■ Brief
For the entries below, copy exactly the line that contains "[802.92-803.82s]" through the line that contains "[802.92-811.32s]", both ends included, and exclude all pictures.

[Dataset entries]

________________________________________

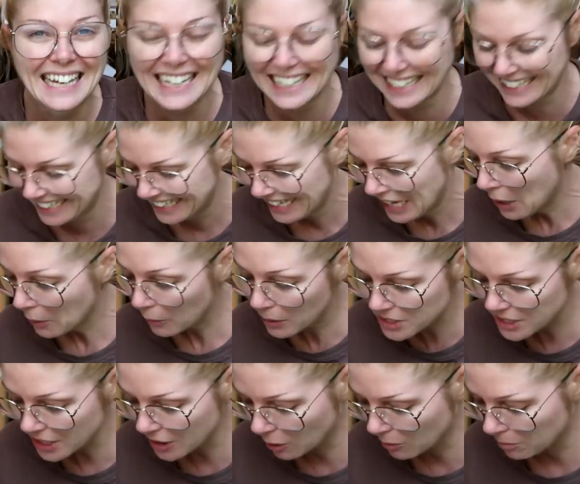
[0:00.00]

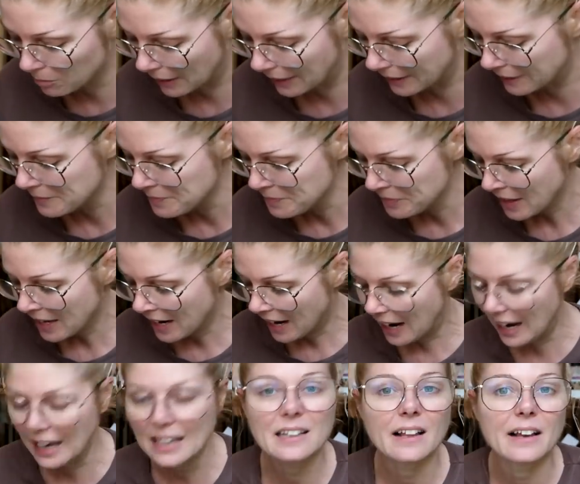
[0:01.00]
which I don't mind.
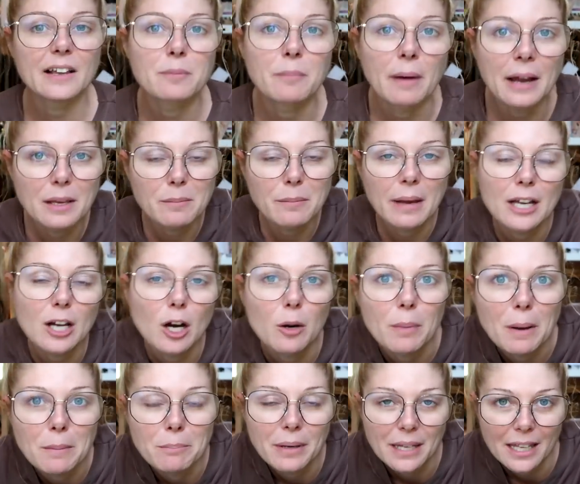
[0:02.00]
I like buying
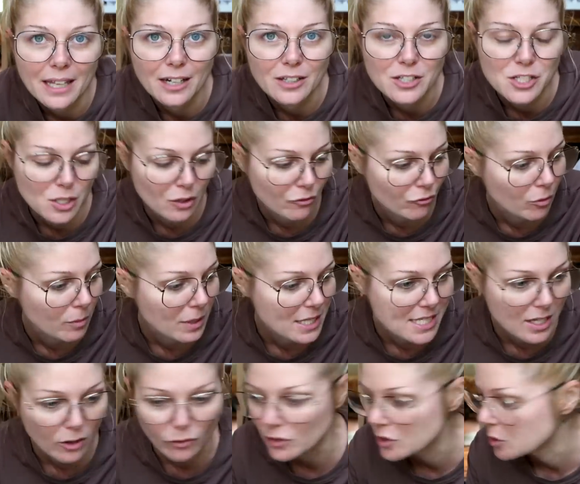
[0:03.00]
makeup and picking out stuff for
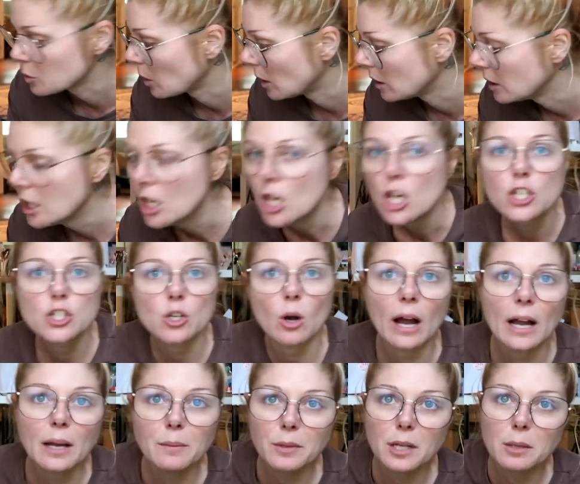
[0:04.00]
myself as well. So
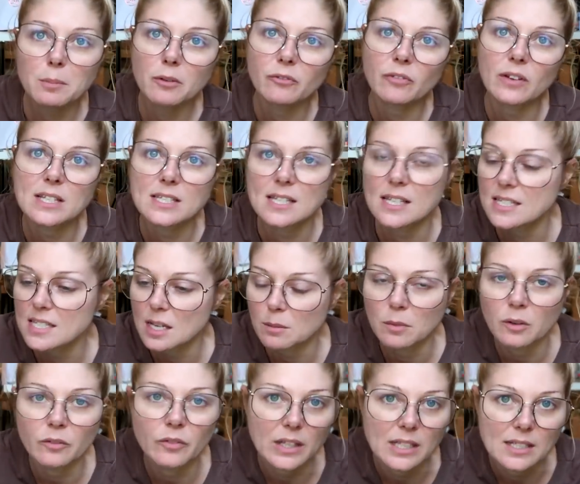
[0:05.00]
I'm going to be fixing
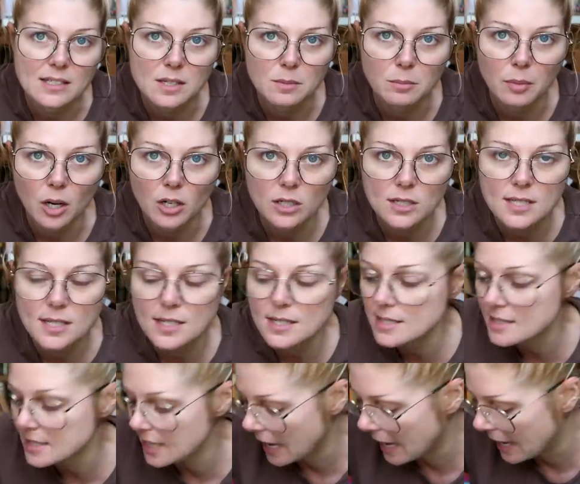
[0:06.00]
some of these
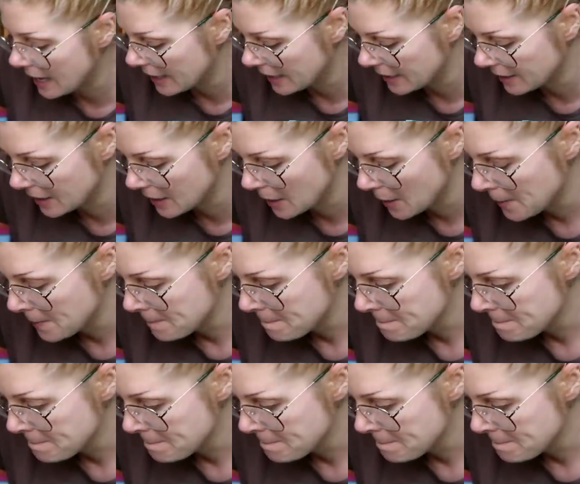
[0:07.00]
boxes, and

________________________________________

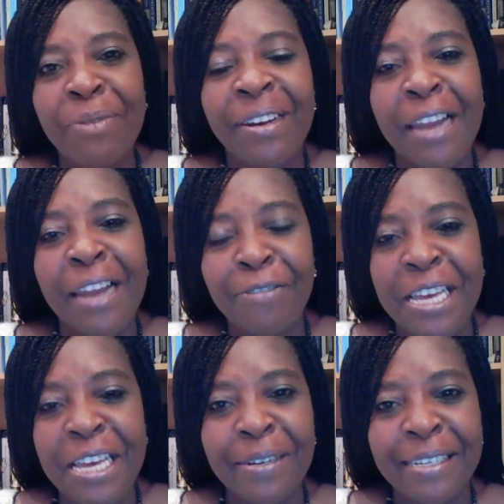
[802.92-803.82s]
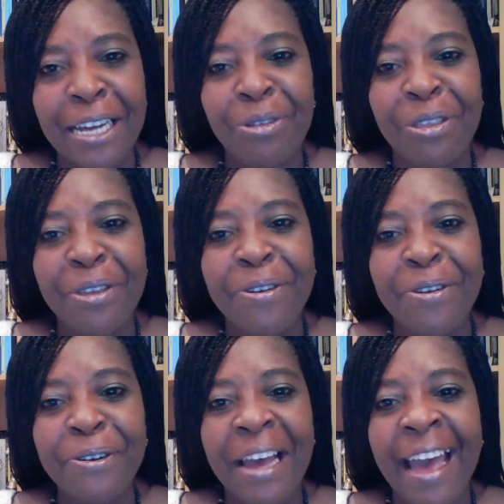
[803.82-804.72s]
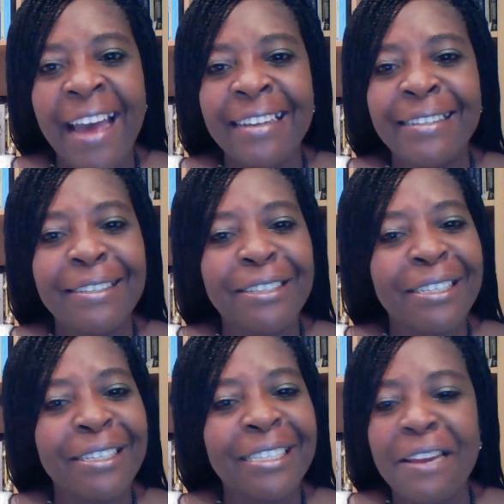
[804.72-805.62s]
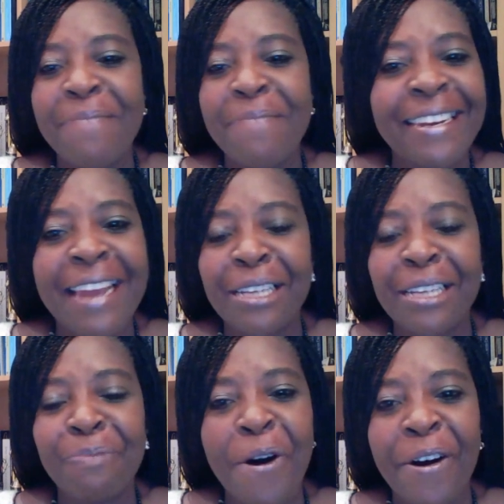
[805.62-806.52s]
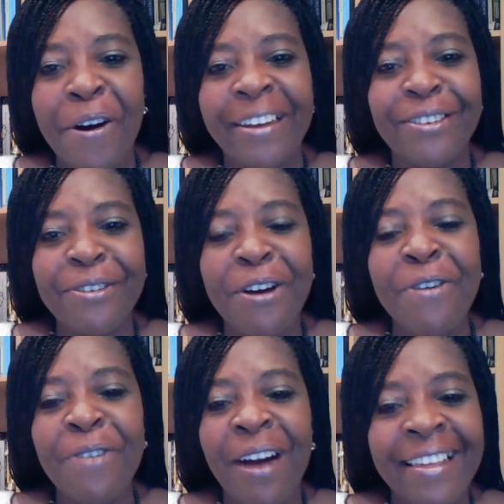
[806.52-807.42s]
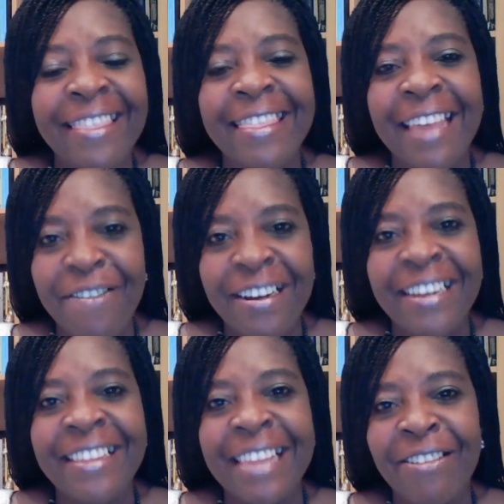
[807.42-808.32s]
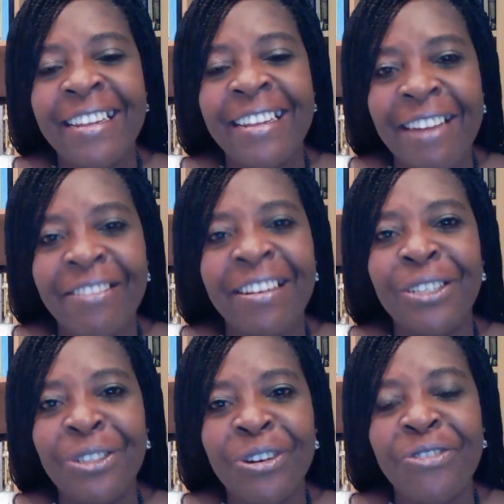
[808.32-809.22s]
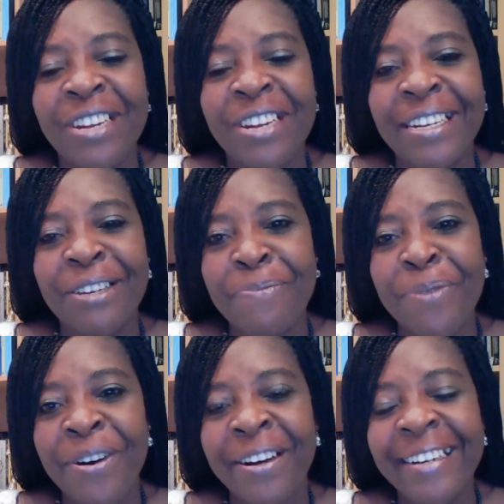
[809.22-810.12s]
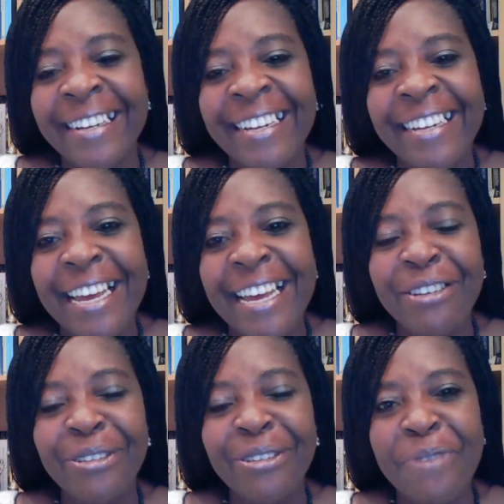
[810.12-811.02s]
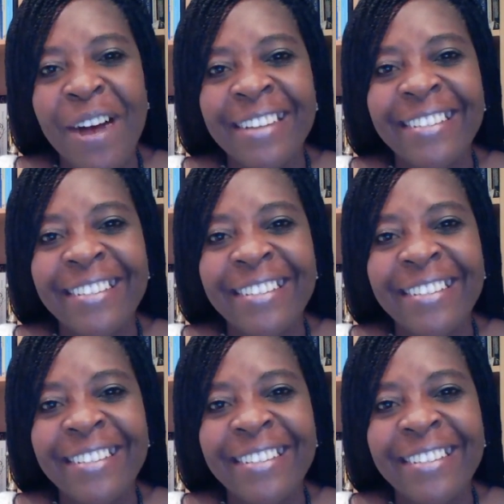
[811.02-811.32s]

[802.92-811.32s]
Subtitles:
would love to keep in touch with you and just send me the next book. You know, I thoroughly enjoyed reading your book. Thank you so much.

________________________________________

■ Task output
[802.92-803.82s]
[803.82-804.72s]
[804.72-805.62s]
[805.62-806.52s]
[806.52-807.42s]
[807.42-808.32s]
[808.32-809.22s]
[809.22-810.12s]
[810.12-811.02s]
[811.02-811.32s]

[802.92-811.32s]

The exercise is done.